1.0;2011-08-09T18:52:40.9241789Z;GetBlob;AnonymousSuccess;200;18;10;anonymous;;myaccount;blob;”https:// myaccount.blob.core.windows.net/thumbnails/lake.jpg?timeout=30000″;”/myaccount/thumbnails/lake.jpg”;a84aa705-8a85-48c5-b064-b43bd22979c3;0;123.100.2.10;2009-09-19;252;0;265;100;0;;;”0x8CE1B6EA95033D5″;Friday, 09-Aug-11 18:52:40 GMT;;;;”8/9/2011 6:52:40 PM ba98eb12-700b-4d53-9230-33a3330571fc”
何を変えればよいですか?
削除されるバージョンを使用しているログを見つけた場合、そのコンポーネントを見つけ、継続して動作できるように確認する必要があります。(バージョンを指定していない要求については、暗黙のバージョンで動作します(上述参照))

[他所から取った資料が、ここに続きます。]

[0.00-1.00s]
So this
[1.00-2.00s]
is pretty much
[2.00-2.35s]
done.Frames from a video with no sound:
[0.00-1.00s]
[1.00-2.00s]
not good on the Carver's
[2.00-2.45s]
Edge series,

適切な手順で使用するバージョンを変更してください。一般的には次の2つの手順のどちらかが使われます。
- 通常、ライブラリやツールの新しいバージョンに移行することでリクエストに使用されるバージョンを変更します。可能な場合、他の改善や修正も含めるために最新のバージョンを取得して移行します。

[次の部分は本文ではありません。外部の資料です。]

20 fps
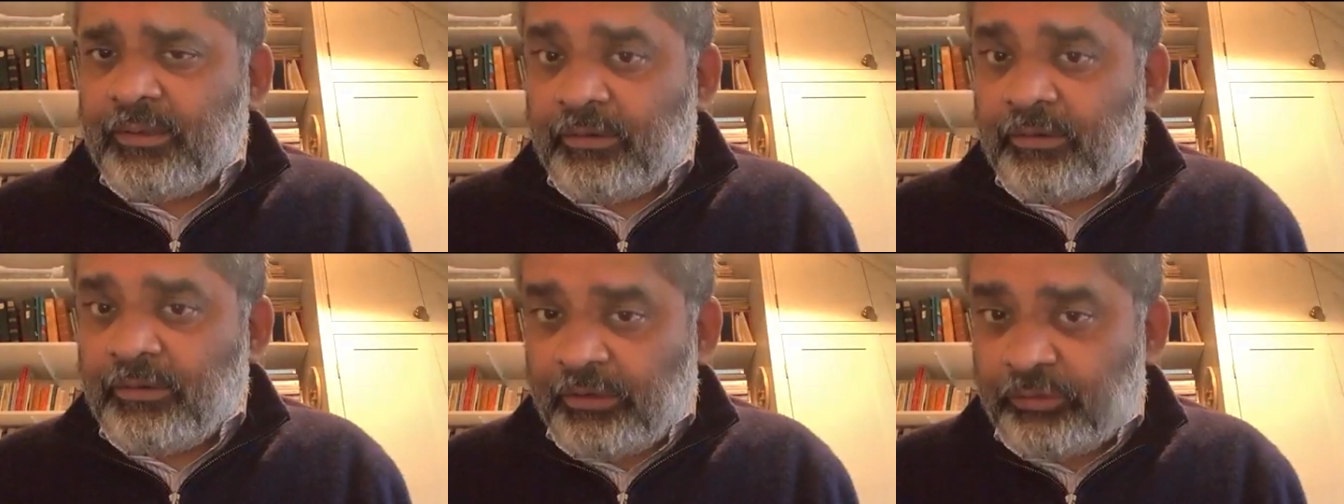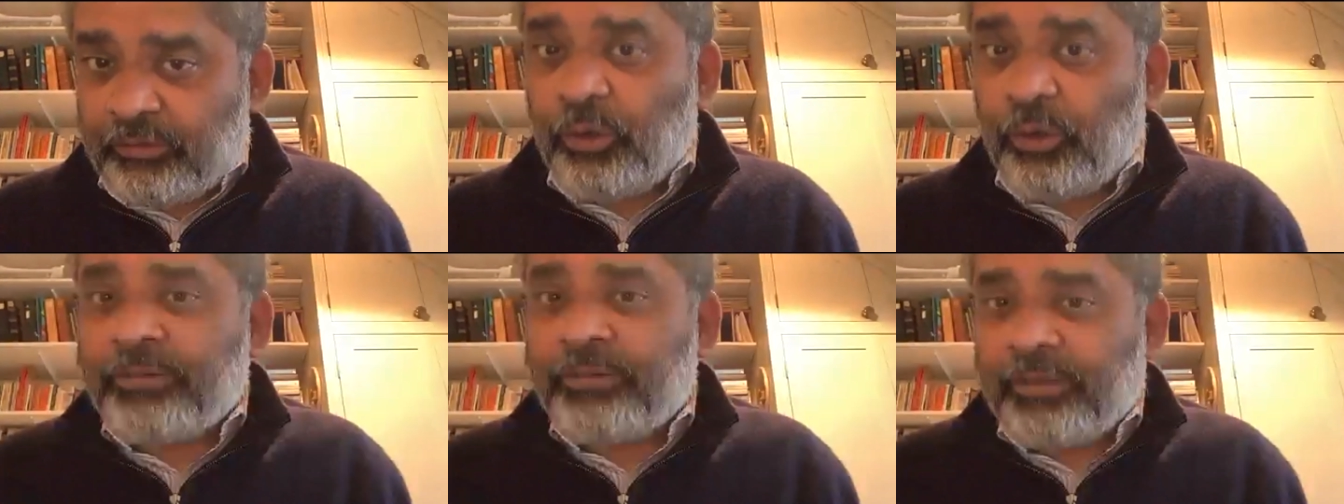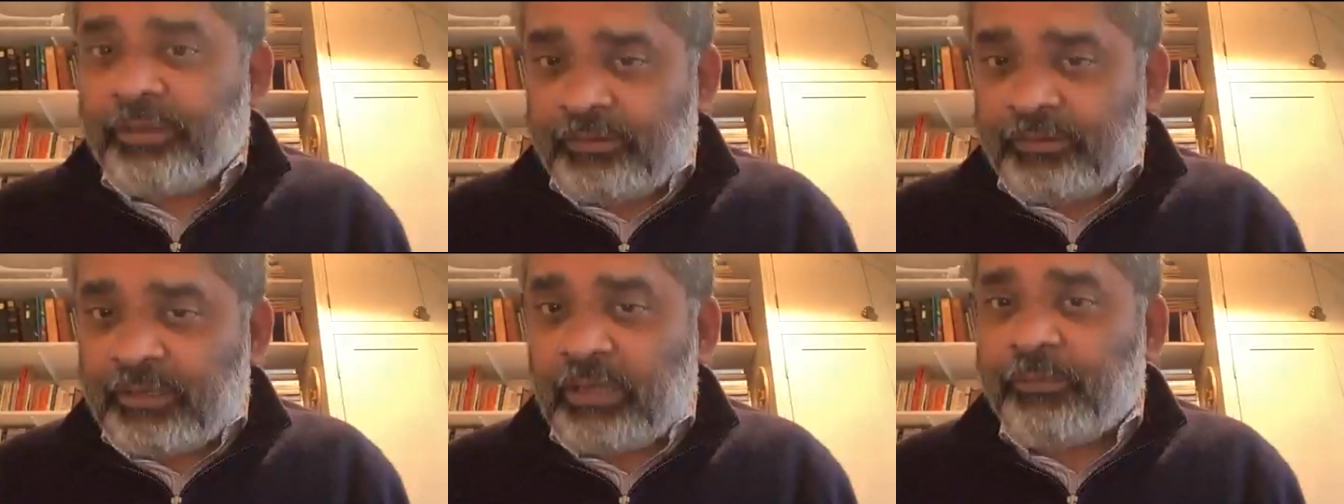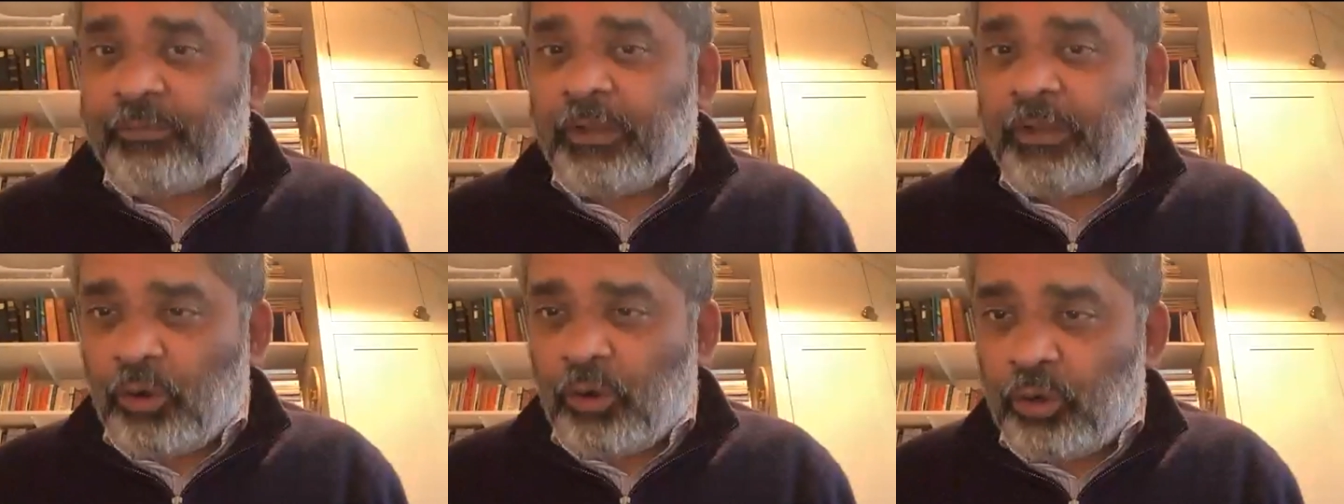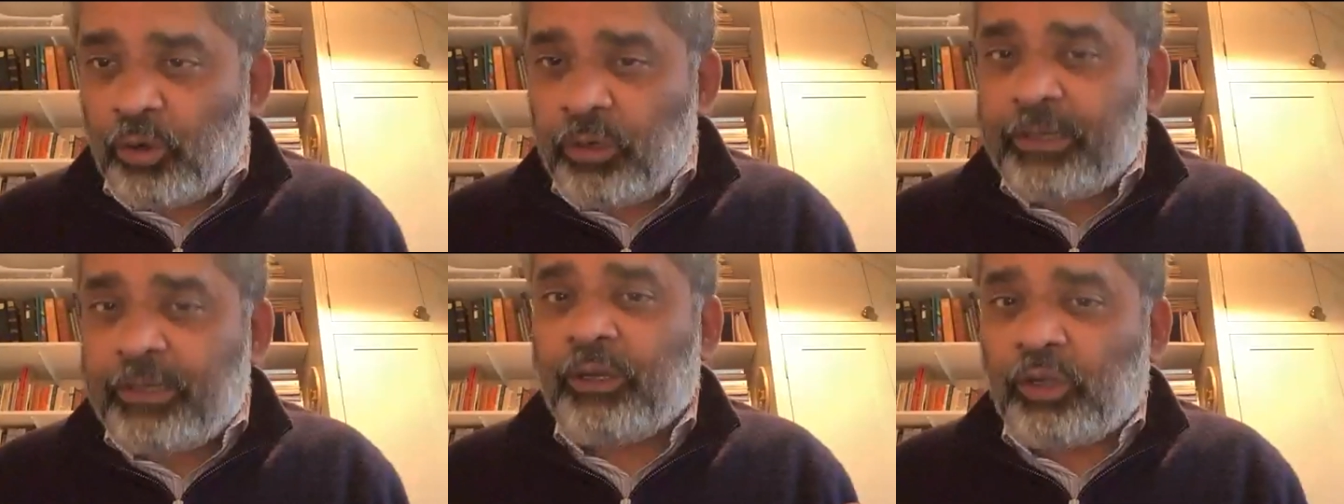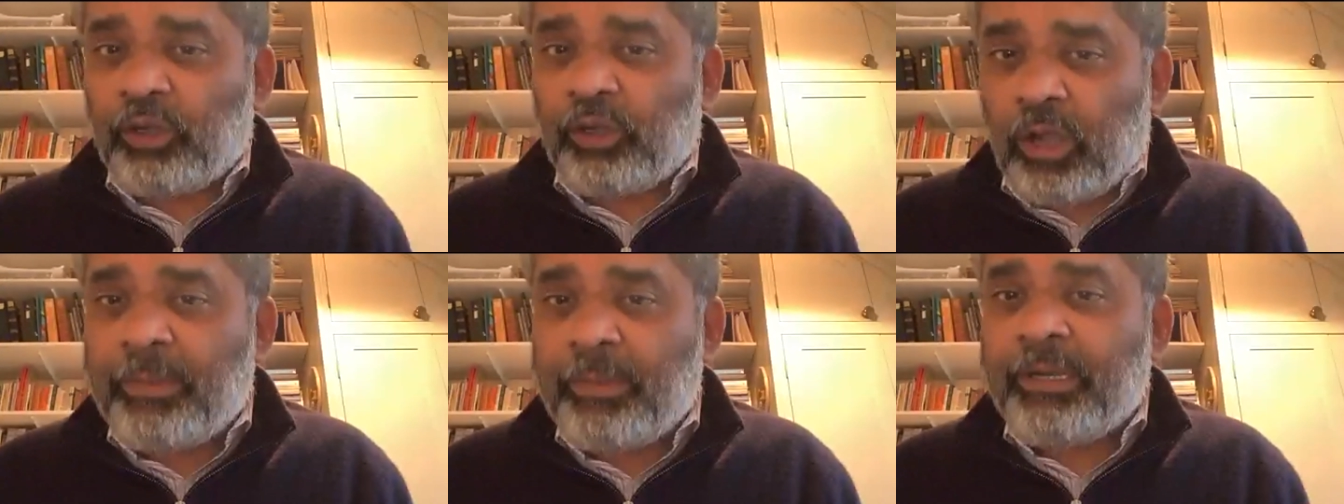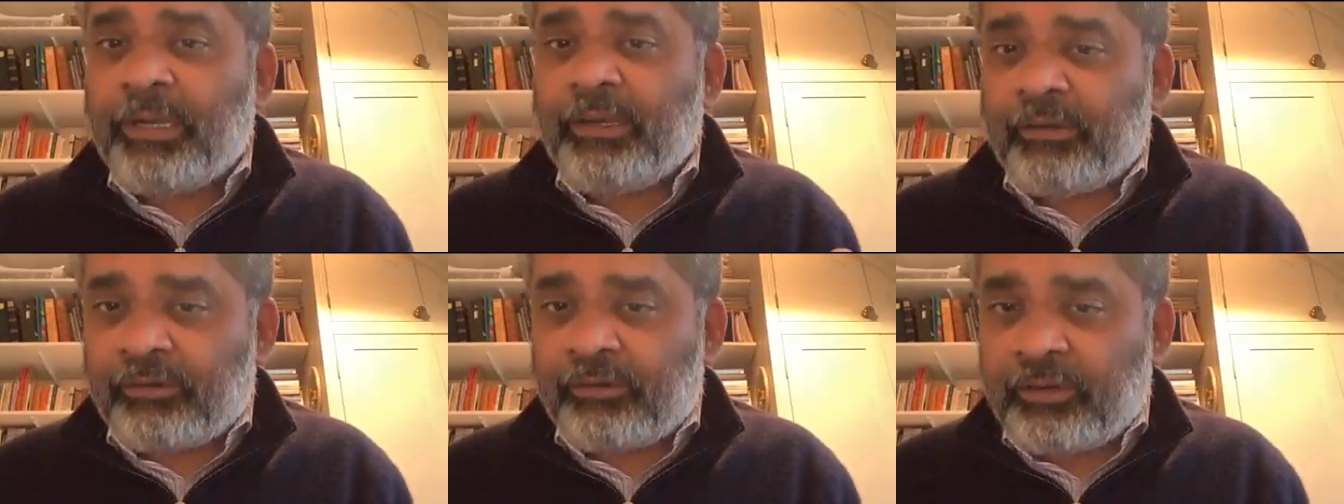resources that we hold in common,
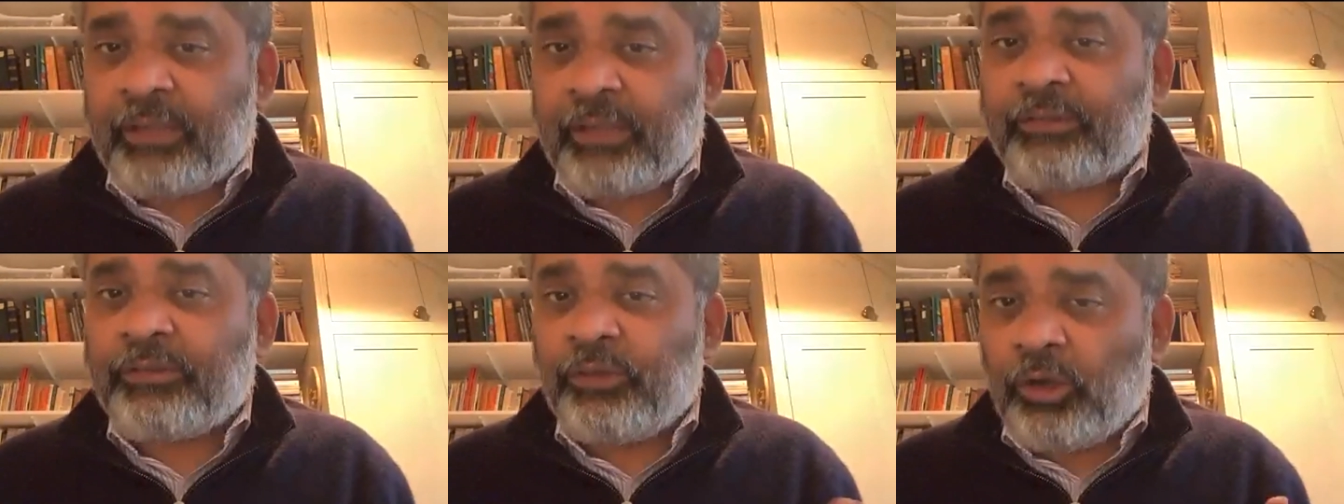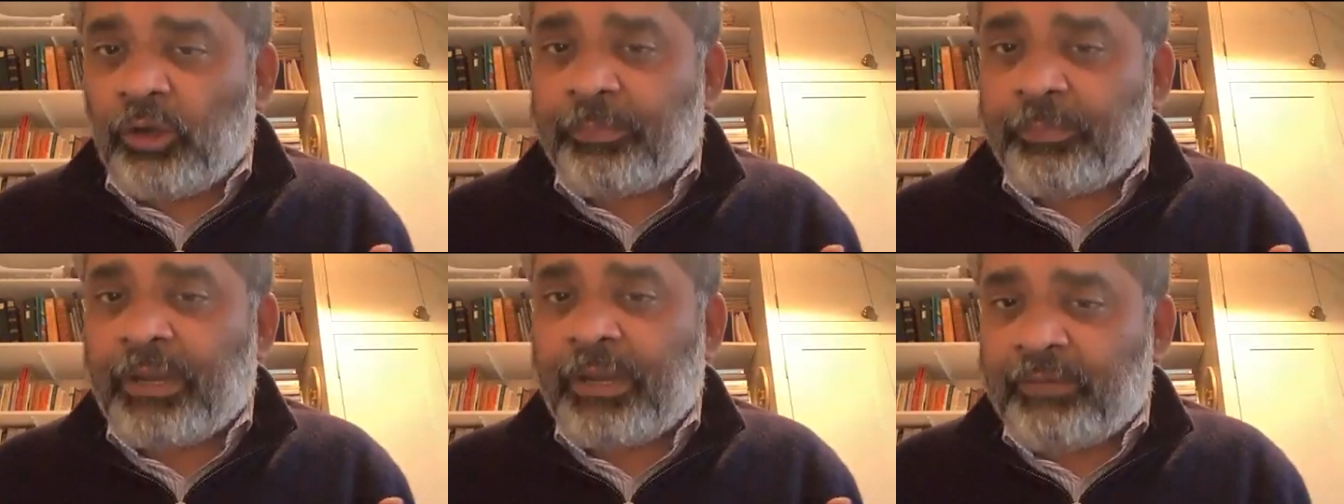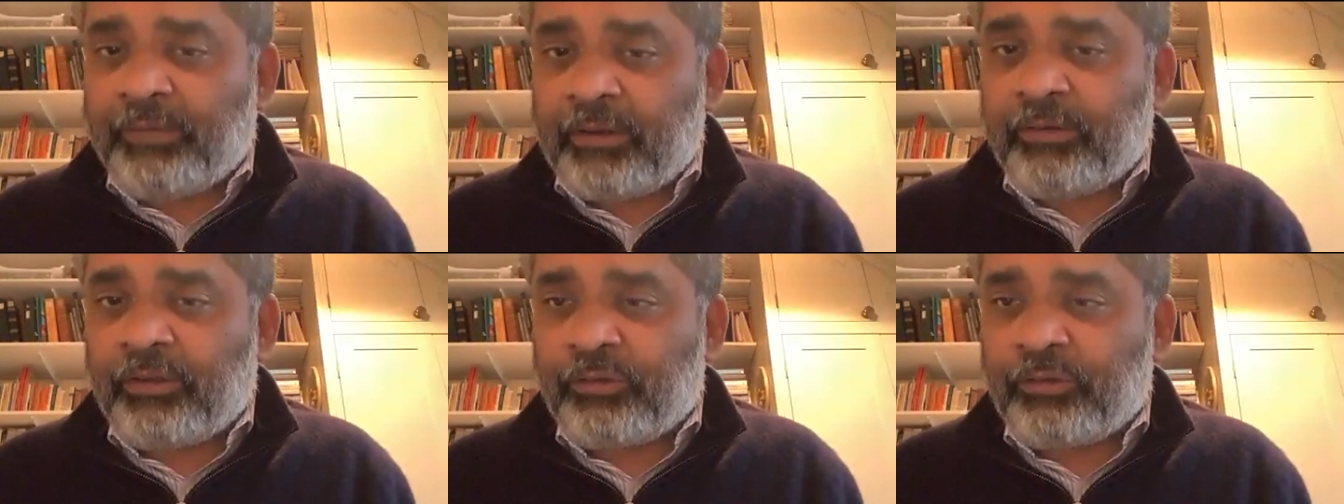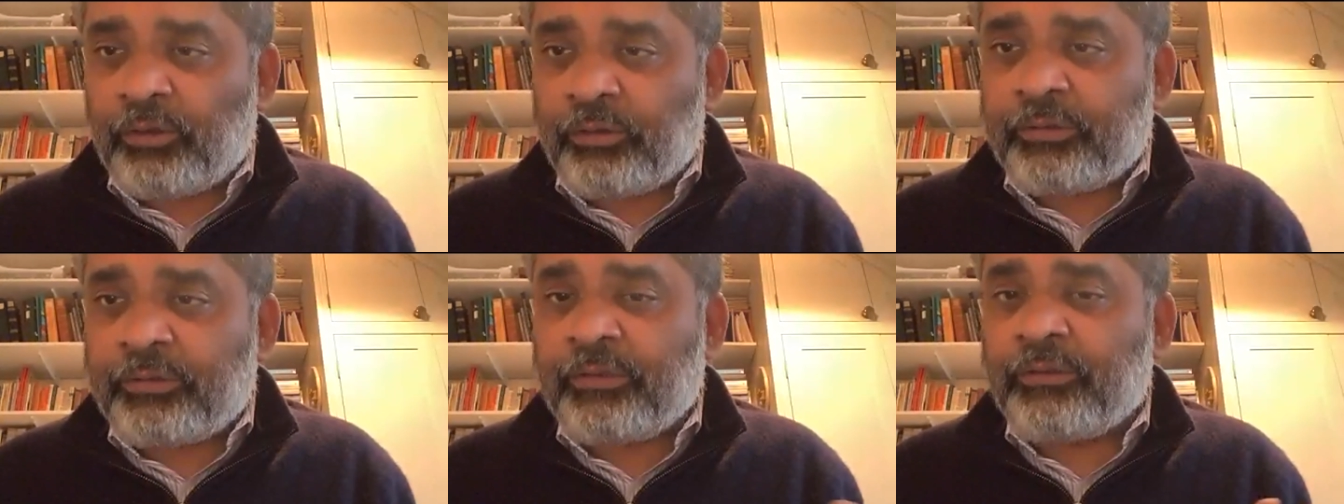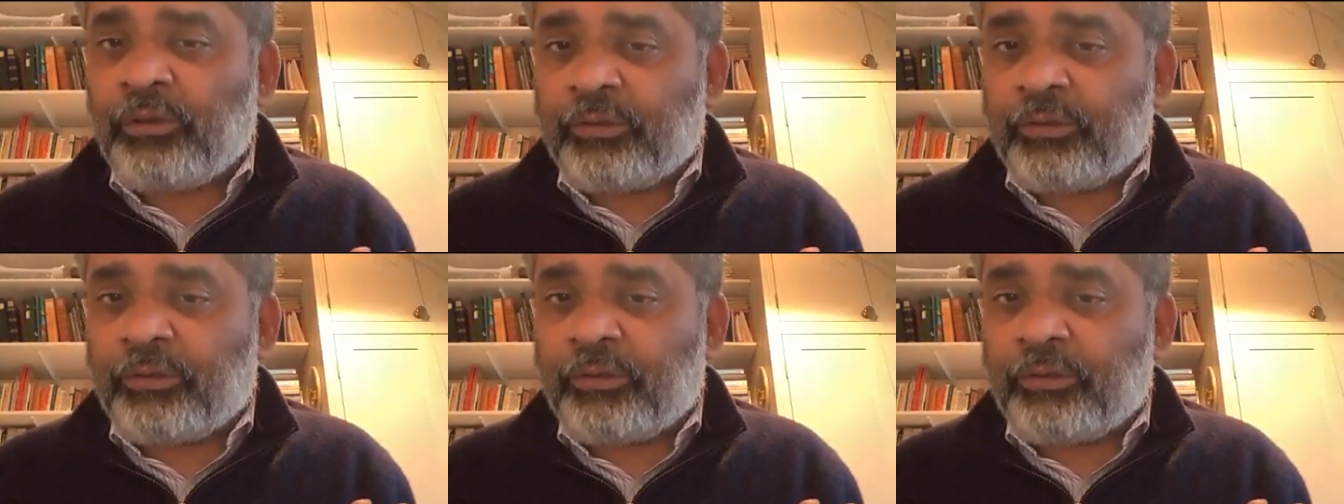in trust, not private resources,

- 動作するかどうか古いバージョンが削除される前に既定のサービスバージョンをサポートされるバージョンにセットしてください。これはバージョンを明示しないリクエストや匿名のリクエストにだけ当てはまります。
新しいバージョンにアプリケーションを移行する場合、更新したあと正しくアプリケーションが動作することを確実とするために現在動作しているサービスと変更点のリストを確認し徹底的にテストする必要があります。

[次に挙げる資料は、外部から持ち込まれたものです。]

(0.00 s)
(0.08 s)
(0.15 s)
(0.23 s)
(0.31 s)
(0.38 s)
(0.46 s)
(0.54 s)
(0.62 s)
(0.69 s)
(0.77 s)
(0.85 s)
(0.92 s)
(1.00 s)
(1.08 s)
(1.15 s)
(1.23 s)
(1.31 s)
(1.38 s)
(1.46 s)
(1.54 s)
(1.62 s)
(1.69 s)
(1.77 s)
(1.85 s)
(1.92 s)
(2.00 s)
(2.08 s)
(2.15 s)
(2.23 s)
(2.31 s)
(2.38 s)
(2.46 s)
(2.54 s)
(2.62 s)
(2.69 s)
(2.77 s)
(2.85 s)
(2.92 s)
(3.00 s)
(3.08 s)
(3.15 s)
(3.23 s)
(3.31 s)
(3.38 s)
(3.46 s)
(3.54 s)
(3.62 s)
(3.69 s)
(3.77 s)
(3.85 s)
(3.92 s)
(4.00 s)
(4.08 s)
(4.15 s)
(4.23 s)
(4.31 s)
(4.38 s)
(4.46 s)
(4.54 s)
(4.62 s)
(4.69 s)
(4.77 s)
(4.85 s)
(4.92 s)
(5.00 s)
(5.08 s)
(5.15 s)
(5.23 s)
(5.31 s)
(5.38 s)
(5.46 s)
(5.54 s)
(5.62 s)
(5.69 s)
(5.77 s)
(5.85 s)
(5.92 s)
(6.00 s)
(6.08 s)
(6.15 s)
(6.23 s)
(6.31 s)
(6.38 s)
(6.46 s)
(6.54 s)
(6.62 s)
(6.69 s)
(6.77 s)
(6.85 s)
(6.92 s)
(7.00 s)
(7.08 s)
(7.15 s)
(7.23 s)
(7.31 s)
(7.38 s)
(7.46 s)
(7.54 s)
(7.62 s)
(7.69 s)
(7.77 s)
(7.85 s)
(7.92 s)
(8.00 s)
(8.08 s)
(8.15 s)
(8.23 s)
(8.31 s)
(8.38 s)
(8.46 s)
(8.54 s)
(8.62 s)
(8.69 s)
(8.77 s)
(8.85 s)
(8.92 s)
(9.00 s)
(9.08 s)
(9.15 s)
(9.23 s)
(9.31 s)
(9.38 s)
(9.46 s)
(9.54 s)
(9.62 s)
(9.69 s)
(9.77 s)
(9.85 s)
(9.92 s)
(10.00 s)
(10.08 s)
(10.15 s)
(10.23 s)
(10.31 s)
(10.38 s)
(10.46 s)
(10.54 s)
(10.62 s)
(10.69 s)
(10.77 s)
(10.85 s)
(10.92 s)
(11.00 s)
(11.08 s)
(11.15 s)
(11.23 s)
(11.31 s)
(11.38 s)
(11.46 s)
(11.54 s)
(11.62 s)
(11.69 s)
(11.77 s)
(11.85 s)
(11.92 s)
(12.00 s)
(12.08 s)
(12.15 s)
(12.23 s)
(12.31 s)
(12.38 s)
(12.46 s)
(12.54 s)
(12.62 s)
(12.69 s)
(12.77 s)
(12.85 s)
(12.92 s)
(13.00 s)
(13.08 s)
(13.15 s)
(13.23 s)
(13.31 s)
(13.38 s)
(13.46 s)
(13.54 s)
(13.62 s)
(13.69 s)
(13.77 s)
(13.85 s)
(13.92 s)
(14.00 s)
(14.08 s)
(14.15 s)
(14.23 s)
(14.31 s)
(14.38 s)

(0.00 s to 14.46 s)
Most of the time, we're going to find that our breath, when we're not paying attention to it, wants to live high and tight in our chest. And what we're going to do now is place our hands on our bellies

REST APIのバージョンのアップデートには構文の変更(Syntactic breaks:リクエストに対して異なる応答を受信する場合があります)や意味の変更(Semantic breaks:リクエストに対して意味が異なる似たような応答を受信する場合があります)の両方が含まれるので注意してください。
移行後の検証
移行後は以前の(古い)バージョンのリクエストが無いかログを検証する必要があります。これはアプリケーションが削除される古いバージョンのREST APIを使用していないか知ることができる最も確実な方法です。たとえば1日1回だけ実行されるようなスケジュールされたタスクなど滅多に発生しないタスク/ワークロードの場合を想定して十分に長い期間にわたってログを確認してください。
まとめ
2015年8月1日に古いバージョンのREST APIが削除されることに備え、今からアプリケーションのアップグレードを開始することをオススメします。